Task to complete: Exact copy, pictures excluded: set down only the lines from the one with "(539.72 s to 540.76 s)" through the end of the entries, keeping both end lines.

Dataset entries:

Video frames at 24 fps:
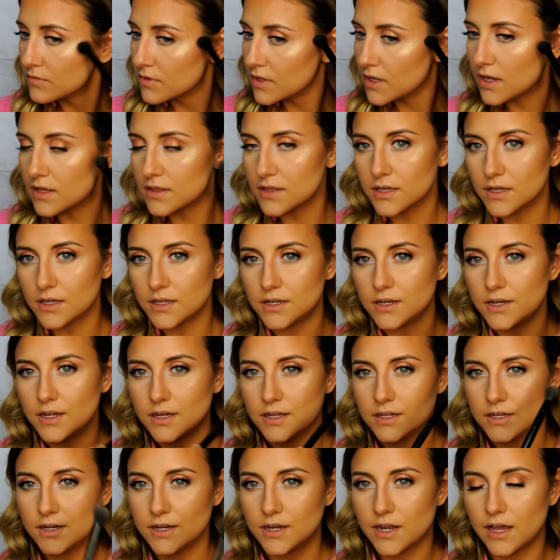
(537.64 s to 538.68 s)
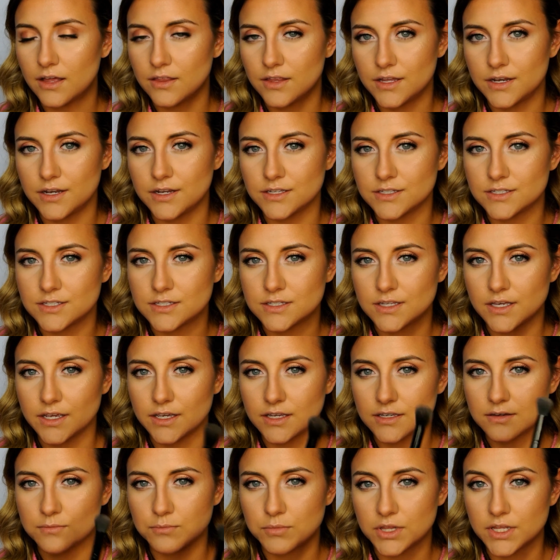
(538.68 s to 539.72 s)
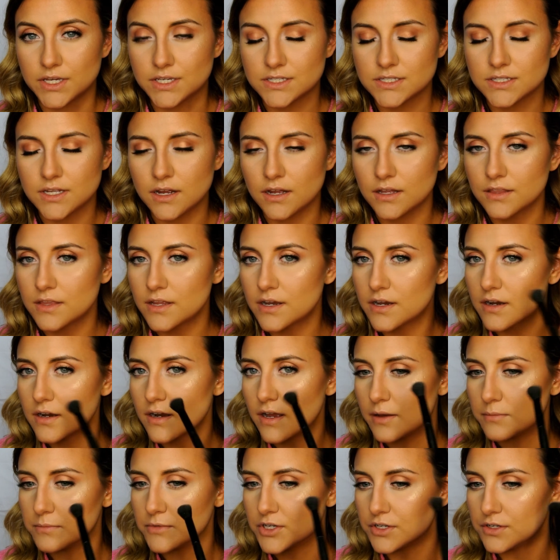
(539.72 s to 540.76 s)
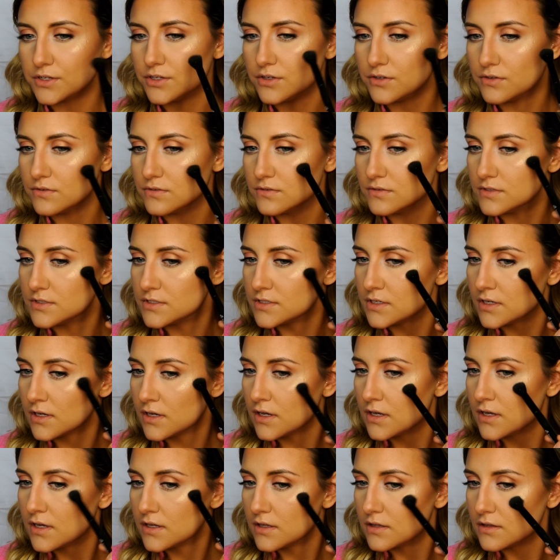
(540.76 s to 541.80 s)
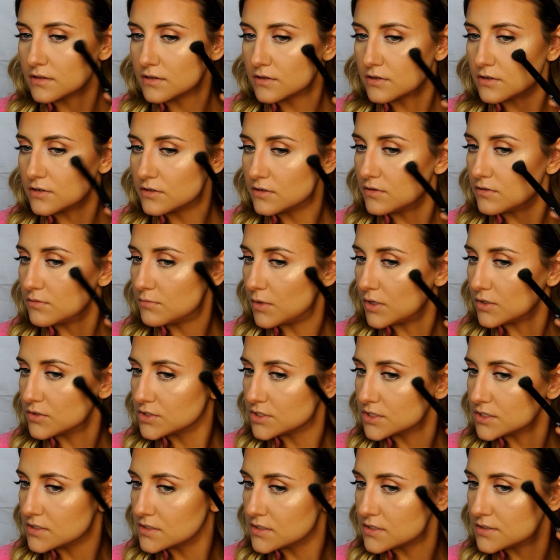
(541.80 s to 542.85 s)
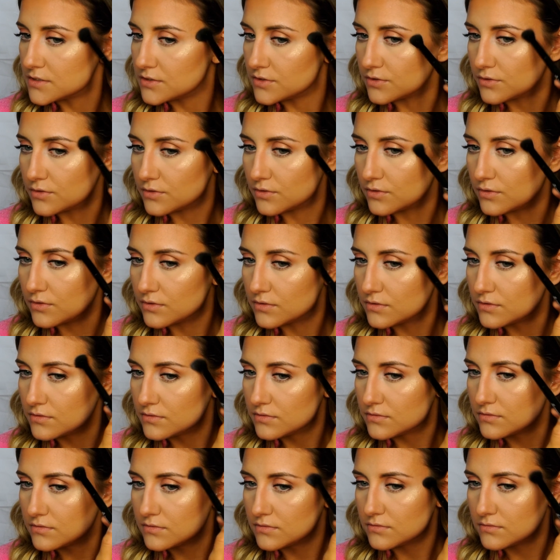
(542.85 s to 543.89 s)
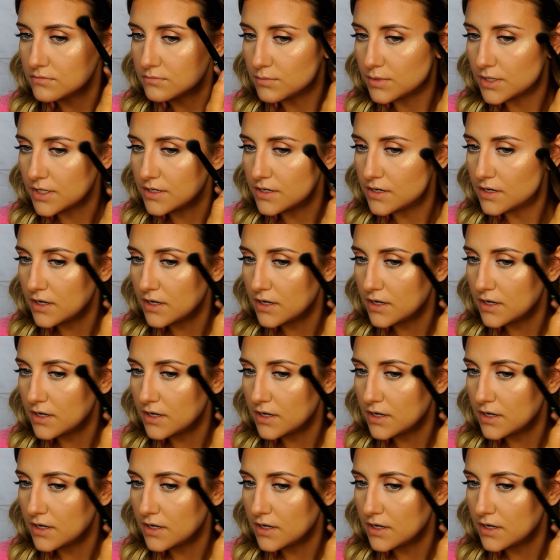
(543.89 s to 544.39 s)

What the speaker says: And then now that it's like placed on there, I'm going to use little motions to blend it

Expected output:
(539.72 s to 540.76 s)
(540.76 s to 541.80 s)
(541.80 s to 542.85 s)
(542.85 s to 543.89 s)
(543.89 s to 544.39 s)

What the speaker says: And then now that it's like placed on there, I'm going to use little motions to blend it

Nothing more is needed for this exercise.